Task prompt: An exact copy of the records is needed; please leave the images out.

Data extract:
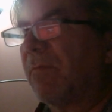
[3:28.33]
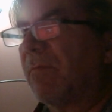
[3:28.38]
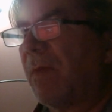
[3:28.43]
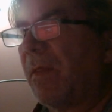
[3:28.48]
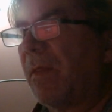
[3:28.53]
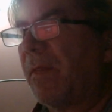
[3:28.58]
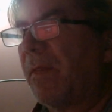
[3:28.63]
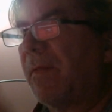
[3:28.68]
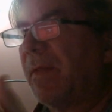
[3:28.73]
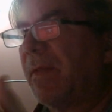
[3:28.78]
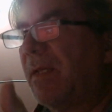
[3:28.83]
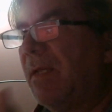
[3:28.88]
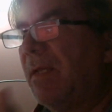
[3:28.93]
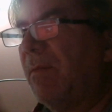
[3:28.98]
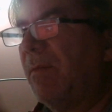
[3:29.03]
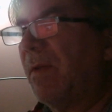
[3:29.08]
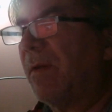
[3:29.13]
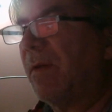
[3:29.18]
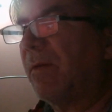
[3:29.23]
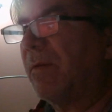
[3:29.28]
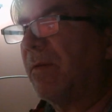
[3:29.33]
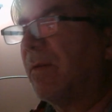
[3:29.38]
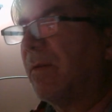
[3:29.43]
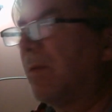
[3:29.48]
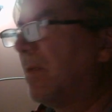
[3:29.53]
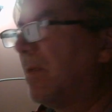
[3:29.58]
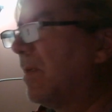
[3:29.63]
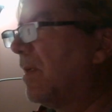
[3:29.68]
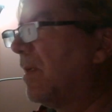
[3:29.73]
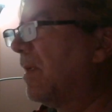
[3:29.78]
rather than the email,
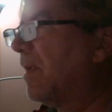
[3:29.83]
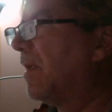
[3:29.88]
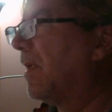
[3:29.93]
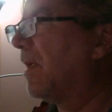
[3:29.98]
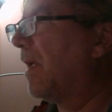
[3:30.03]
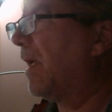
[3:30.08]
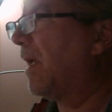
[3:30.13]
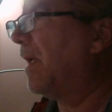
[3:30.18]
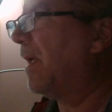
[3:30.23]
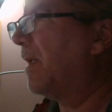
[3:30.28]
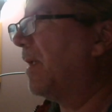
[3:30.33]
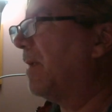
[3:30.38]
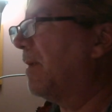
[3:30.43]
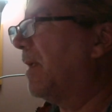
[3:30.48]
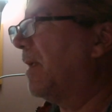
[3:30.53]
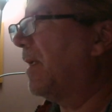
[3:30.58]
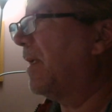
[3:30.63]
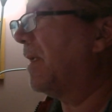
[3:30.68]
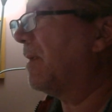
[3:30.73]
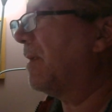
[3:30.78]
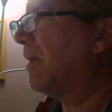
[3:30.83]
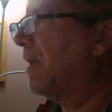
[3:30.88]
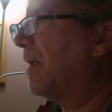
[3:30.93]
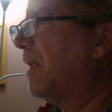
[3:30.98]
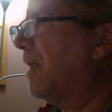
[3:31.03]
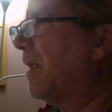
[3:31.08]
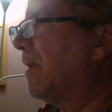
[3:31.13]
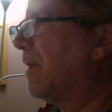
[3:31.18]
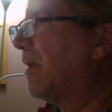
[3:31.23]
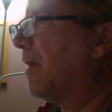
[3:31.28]
and I
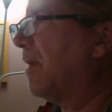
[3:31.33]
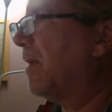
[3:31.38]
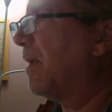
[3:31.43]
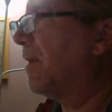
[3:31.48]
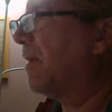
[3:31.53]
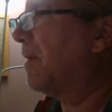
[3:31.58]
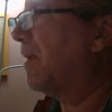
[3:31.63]
thought,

Task result:
[3:28.33]
[3:28.38]
[3:28.43]
[3:28.48]
[3:28.53]
[3:28.58]
[3:28.63]
[3:28.68]
[3:28.73]
[3:28.78]
[3:28.83]
[3:28.88]
[3:28.93]
[3:28.98]
[3:29.03]
[3:29.08]
[3:29.13]
[3:29.18]
[3:29.23]
[3:29.28]
[3:29.33]
[3:29.38]
[3:29.43]
[3:29.48]
[3:29.53]
[3:29.58]
[3:29.63]
[3:29.68]
[3:29.73]
[3:29.78]
rather than the email,
[3:29.83]
[3:29.88]
[3:29.93]
[3:29.98]
[3:30.03]
[3:30.08]
[3:30.13]
[3:30.18]
[3:30.23]
[3:30.28]
[3:30.33]
[3:30.38]
[3:30.43]
[3:30.48]
[3:30.53]
[3:30.58]
[3:30.63]
[3:30.68]
[3:30.73]
[3:30.78]
[3:30.83]
[3:30.88]
[3:30.93]
[3:30.98]
[3:31.03]
[3:31.08]
[3:31.13]
[3:31.18]
[3:31.23]
[3:31.28]
and I
[3:31.33]
[3:31.38]
[3:31.43]
[3:31.48]
[3:31.53]
[3:31.58]
[3:31.63]
thought,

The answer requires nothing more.